Each record here should be printed again exactly; please leave its pictures out.

-- Input records follows --

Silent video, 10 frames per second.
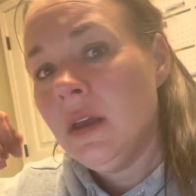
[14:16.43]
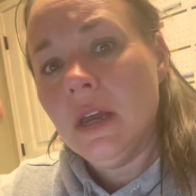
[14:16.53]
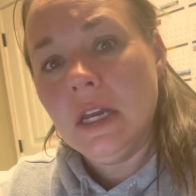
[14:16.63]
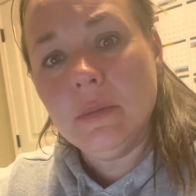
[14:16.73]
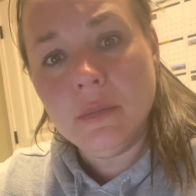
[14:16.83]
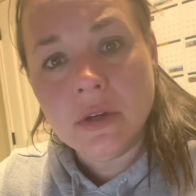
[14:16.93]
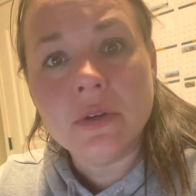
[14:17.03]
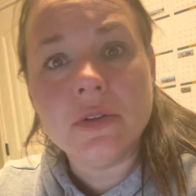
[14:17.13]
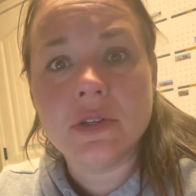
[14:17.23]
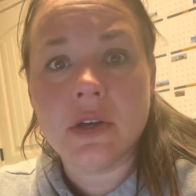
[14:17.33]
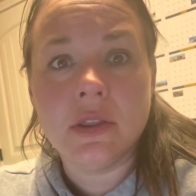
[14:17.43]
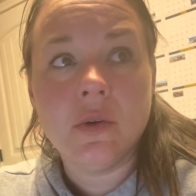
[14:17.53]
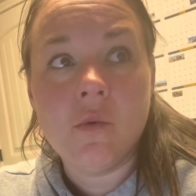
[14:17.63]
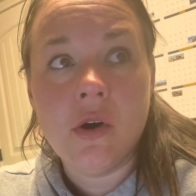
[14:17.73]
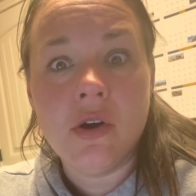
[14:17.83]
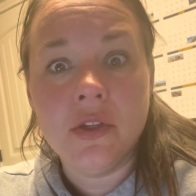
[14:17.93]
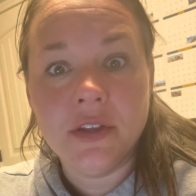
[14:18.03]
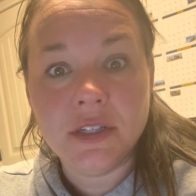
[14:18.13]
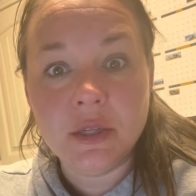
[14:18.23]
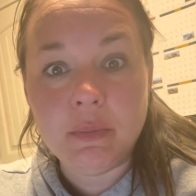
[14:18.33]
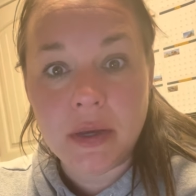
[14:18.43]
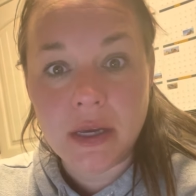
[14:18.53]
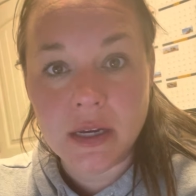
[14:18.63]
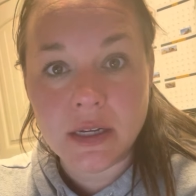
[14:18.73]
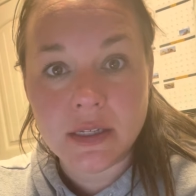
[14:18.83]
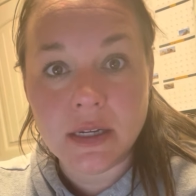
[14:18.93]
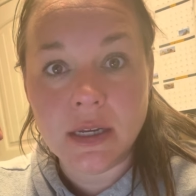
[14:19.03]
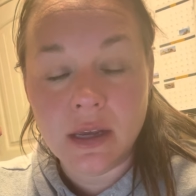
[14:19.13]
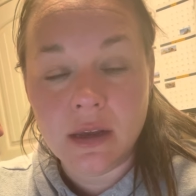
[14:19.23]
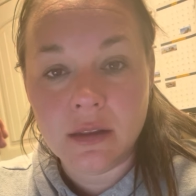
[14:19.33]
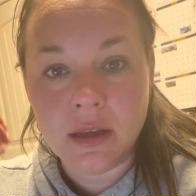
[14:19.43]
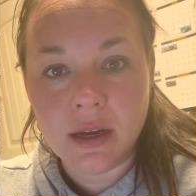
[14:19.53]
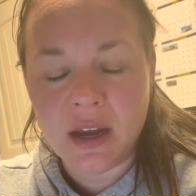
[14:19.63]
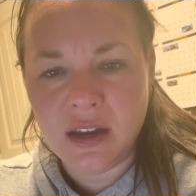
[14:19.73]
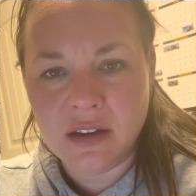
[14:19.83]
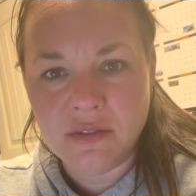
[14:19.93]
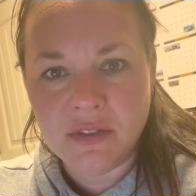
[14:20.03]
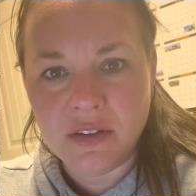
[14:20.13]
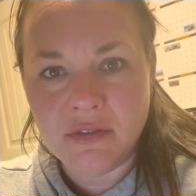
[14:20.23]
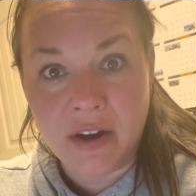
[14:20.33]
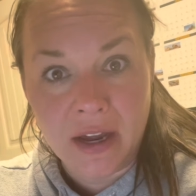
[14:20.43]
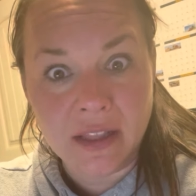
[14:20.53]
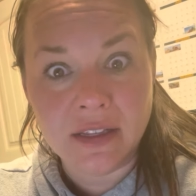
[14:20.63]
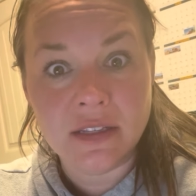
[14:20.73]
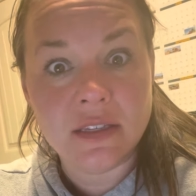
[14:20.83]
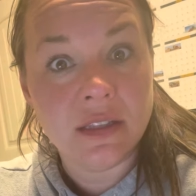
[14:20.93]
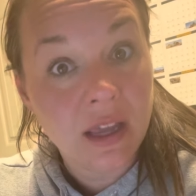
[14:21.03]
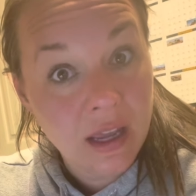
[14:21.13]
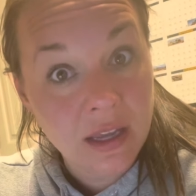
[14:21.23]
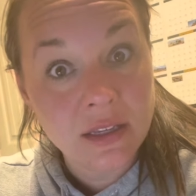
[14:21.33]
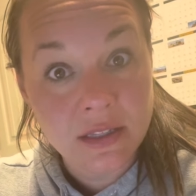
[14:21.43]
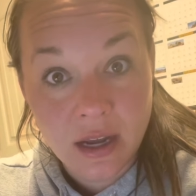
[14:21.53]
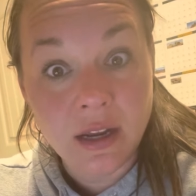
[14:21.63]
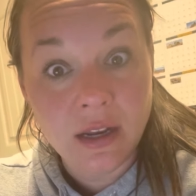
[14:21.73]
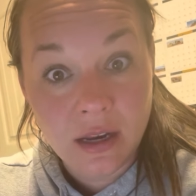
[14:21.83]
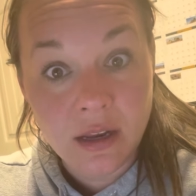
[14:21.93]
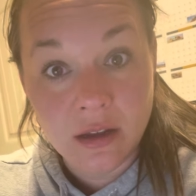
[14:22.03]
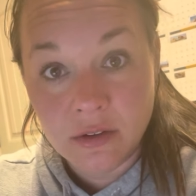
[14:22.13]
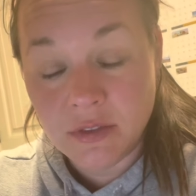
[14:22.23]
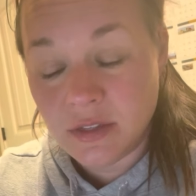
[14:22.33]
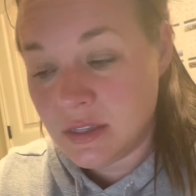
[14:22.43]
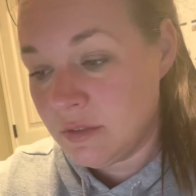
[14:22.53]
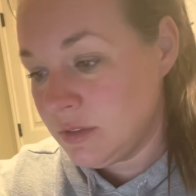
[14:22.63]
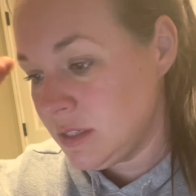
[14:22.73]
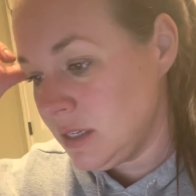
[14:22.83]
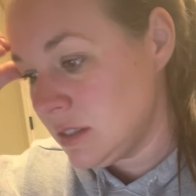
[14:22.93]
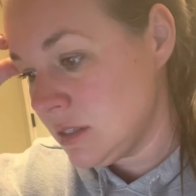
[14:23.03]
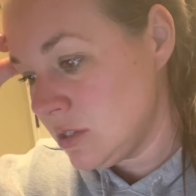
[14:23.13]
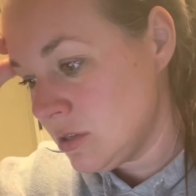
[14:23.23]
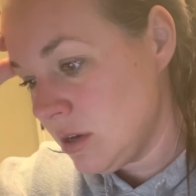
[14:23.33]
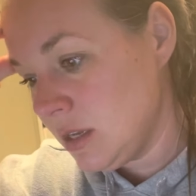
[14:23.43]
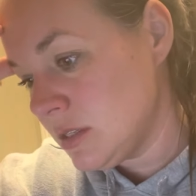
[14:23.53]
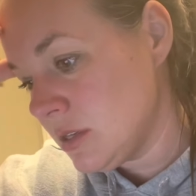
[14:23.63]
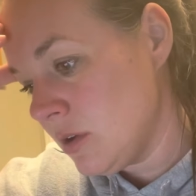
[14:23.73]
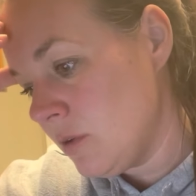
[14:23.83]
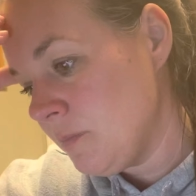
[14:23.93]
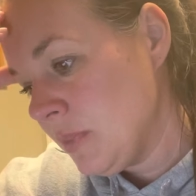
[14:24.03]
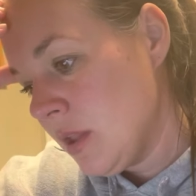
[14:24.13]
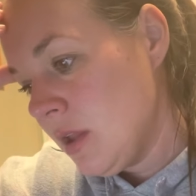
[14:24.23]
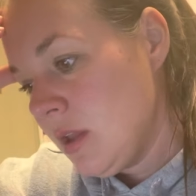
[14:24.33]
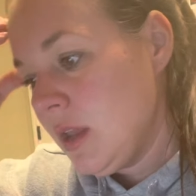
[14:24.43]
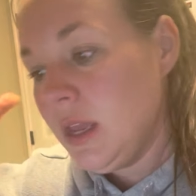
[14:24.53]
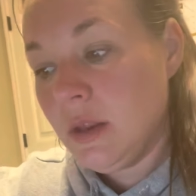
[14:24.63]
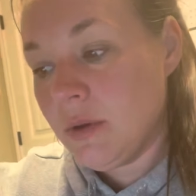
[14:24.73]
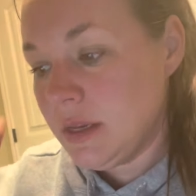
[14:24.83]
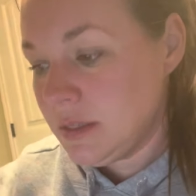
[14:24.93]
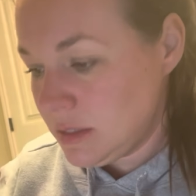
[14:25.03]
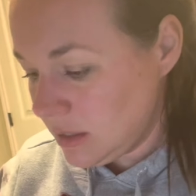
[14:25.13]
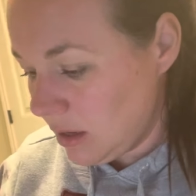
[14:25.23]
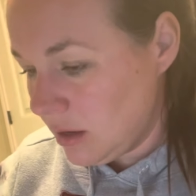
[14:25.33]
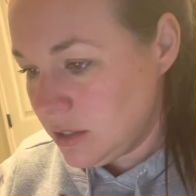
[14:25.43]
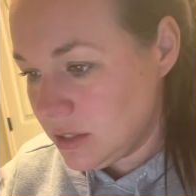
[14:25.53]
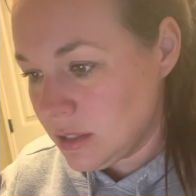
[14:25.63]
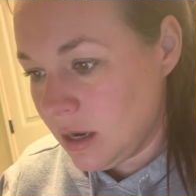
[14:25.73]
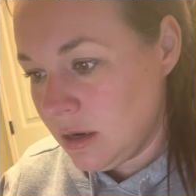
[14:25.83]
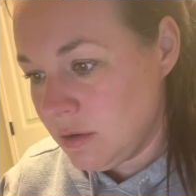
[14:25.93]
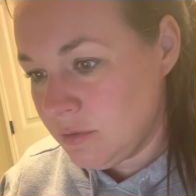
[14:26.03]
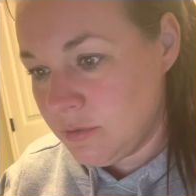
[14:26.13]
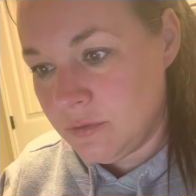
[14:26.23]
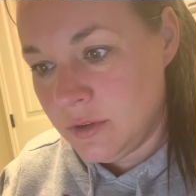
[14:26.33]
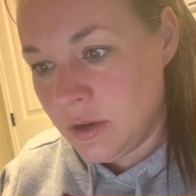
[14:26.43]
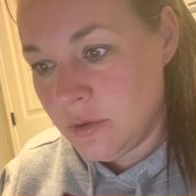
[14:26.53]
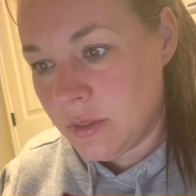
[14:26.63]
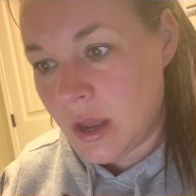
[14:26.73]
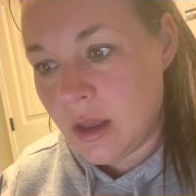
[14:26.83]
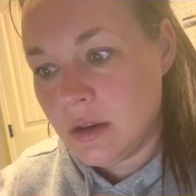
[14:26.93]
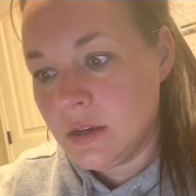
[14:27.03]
and murals on the wall that depict, again, like kind of the violence and the anxiety of the 17th century. So, anyways, uh, just kind of know that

-- Input records concluded --

■ **Response to this task**:
Silent video, 10 frames per second.
[14:16.43]
[14:16.53]
[14:16.63]
[14:16.73]
[14:16.83]
[14:16.93]
[14:17.03]
[14:17.13]
[14:17.23]
[14:17.33]
[14:17.43]
[14:17.53]
[14:17.63]
[14:17.73]
[14:17.83]
[14:17.93]
[14:18.03]
[14:18.13]
[14:18.23]
[14:18.33]
[14:18.43]
[14:18.53]
[14:18.63]
[14:18.73]
[14:18.83]
[14:18.93]
[14:19.03]
[14:19.13]
[14:19.23]
[14:19.33]
[14:19.43]
[14:19.53]
[14:19.63]
[14:19.73]
[14:19.83]
[14:19.93]
[14:20.03]
[14:20.13]
[14:20.23]
[14:20.33]
[14:20.43]
[14:20.53]
[14:20.63]
[14:20.73]
[14:20.83]
[14:20.93]
[14:21.03]
[14:21.13]
[14:21.23]
[14:21.33]
[14:21.43]
[14:21.53]
[14:21.63]
[14:21.73]
[14:21.83]
[14:21.93]
[14:22.03]
[14:22.13]
[14:22.23]
[14:22.33]
[14:22.43]
[14:22.53]
[14:22.63]
[14:22.73]
[14:22.83]
[14:22.93]
[14:23.03]
[14:23.13]
[14:23.23]
[14:23.33]
[14:23.43]
[14:23.53]
[14:23.63]
[14:23.73]
[14:23.83]
[14:23.93]
[14:24.03]
[14:24.13]
[14:24.23]
[14:24.33]
[14:24.43]
[14:24.53]
[14:24.63]
[14:24.73]
[14:24.83]
[14:24.93]
[14:25.03]
[14:25.13]
[14:25.23]
[14:25.33]
[14:25.43]
[14:25.53]
[14:25.63]
[14:25.73]
[14:25.83]
[14:25.93]
[14:26.03]
[14:26.13]
[14:26.23]
[14:26.33]
[14:26.43]
[14:26.53]
[14:26.63]
[14:26.73]
[14:26.83]
[14:26.93]
[14:27.03]
and murals on the wall that depict, again, like kind of the violence and the anxiety of the 17th century. So, anyways, uh, just kind of know that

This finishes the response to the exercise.